- _PROBLEM TO WORK ON_: Line by line, reproduce the records exactly.

- _RECORD EXCERPTS_:
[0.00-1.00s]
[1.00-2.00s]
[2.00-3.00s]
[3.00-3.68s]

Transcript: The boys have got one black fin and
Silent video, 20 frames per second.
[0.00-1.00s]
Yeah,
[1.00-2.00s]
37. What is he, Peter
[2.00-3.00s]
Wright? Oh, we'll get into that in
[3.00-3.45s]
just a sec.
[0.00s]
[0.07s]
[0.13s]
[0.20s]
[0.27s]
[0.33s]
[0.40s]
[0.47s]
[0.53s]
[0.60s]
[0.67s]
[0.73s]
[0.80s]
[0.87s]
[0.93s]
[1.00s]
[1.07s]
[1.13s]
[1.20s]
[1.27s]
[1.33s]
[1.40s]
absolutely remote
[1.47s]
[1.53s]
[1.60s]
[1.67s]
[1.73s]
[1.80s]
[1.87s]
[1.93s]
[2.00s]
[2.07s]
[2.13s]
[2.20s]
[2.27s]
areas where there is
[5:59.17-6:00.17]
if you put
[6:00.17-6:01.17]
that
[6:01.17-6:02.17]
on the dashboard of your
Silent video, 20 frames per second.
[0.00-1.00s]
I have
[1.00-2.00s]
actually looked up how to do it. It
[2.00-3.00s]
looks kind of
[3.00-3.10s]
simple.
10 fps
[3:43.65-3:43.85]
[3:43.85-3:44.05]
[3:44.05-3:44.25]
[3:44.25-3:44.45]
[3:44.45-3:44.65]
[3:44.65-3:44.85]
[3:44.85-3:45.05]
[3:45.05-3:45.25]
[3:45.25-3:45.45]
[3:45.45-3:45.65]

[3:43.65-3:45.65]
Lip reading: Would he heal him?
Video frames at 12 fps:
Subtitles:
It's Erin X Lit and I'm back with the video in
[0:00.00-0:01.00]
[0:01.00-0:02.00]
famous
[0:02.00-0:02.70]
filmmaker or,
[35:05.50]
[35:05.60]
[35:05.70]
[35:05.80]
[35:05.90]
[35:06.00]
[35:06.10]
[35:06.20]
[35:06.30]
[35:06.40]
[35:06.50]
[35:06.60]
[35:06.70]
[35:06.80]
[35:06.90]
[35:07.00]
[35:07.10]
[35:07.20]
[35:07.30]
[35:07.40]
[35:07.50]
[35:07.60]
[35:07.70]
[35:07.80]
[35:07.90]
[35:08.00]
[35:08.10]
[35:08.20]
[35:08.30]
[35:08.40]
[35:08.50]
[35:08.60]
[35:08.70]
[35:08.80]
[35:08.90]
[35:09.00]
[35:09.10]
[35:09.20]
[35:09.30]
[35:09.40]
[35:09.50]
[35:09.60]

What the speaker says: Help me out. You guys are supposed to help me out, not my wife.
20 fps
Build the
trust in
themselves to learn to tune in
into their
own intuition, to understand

- _OUTPUT FOR THIS TASK_:
[0.00-1.00s]
[1.00-2.00s]
[2.00-3.00s]
[3.00-3.68s]

Transcript: The boys have got one black fin and
Silent video, 20 frames per second.
[0.00-1.00s]
Yeah,
[1.00-2.00s]
37. What is he, Peter
[2.00-3.00s]
Wright? Oh, we'll get into that in
[3.00-3.45s]
just a sec.
[0.00s]
[0.07s]
[0.13s]
[0.20s]
[0.27s]
[0.33s]
[0.40s]
[0.47s]
[0.53s]
[0.60s]
[0.67s]
[0.73s]
[0.80s]
[0.87s]
[0.93s]
[1.00s]
[1.07s]
[1.13s]
[1.20s]
[1.27s]
[1.33s]
[1.40s]
absolutely remote
[1.47s]
[1.53s]
[1.60s]
[1.67s]
[1.73s]
[1.80s]
[1.87s]
[1.93s]
[2.00s]
[2.07s]
[2.13s]
[2.20s]
[2.27s]
areas where there is
[5:59.17-6:00.17]
if you put
[6:00.17-6:01.17]
that
[6:01.17-6:02.17]
on the dashboard of your
Silent video, 20 frames per second.
[0.00-1.00s]
I have
[1.00-2.00s]
actually looked up how to do it. It
[2.00-3.00s]
looks kind of
[3.00-3.10s]
simple.
10 fps
[3:43.65-3:43.85]
[3:43.85-3:44.05]
[3:44.05-3:44.25]
[3:44.25-3:44.45]
[3:44.45-3:44.65]
[3:44.65-3:44.85]
[3:44.85-3:45.05]
[3:45.05-3:45.25]
[3:45.25-3:45.45]
[3:45.45-3:45.65]

[3:43.65-3:45.65]
Lip reading: Would he heal him?
Video frames at 12 fps:
Subtitles:
It's Erin X Lit and I'm back with the video in
[0:00.00-0:01.00]
[0:01.00-0:02.00]
famous
[0:02.00-0:02.70]
filmmaker or,
[35:05.50]
[35:05.60]
[35:05.70]
[35:05.80]
[35:05.90]
[35:06.00]
[35:06.10]
[35:06.20]
[35:06.30]
[35:06.40]
[35:06.50]
[35:06.60]
[35:06.70]
[35:06.80]
[35:06.90]
[35:07.00]
[35:07.10]
[35:07.20]
[35:07.30]
[35:07.40]
[35:07.50]
[35:07.60]
[35:07.70]
[35:07.80]
[35:07.90]
[35:08.00]
[35:08.10]
[35:08.20]
[35:08.30]
[35:08.40]
[35:08.50]
[35:08.60]
[35:08.70]
[35:08.80]
[35:08.90]
[35:09.00]
[35:09.10]
[35:09.20]
[35:09.30]
[35:09.40]
[35:09.50]
[35:09.60]

What the speaker says: Help me out. You guys are supposed to help me out, not my wife.
20 fps
Build the
trust in
themselves to learn to tune in
into their
own intuition, to understand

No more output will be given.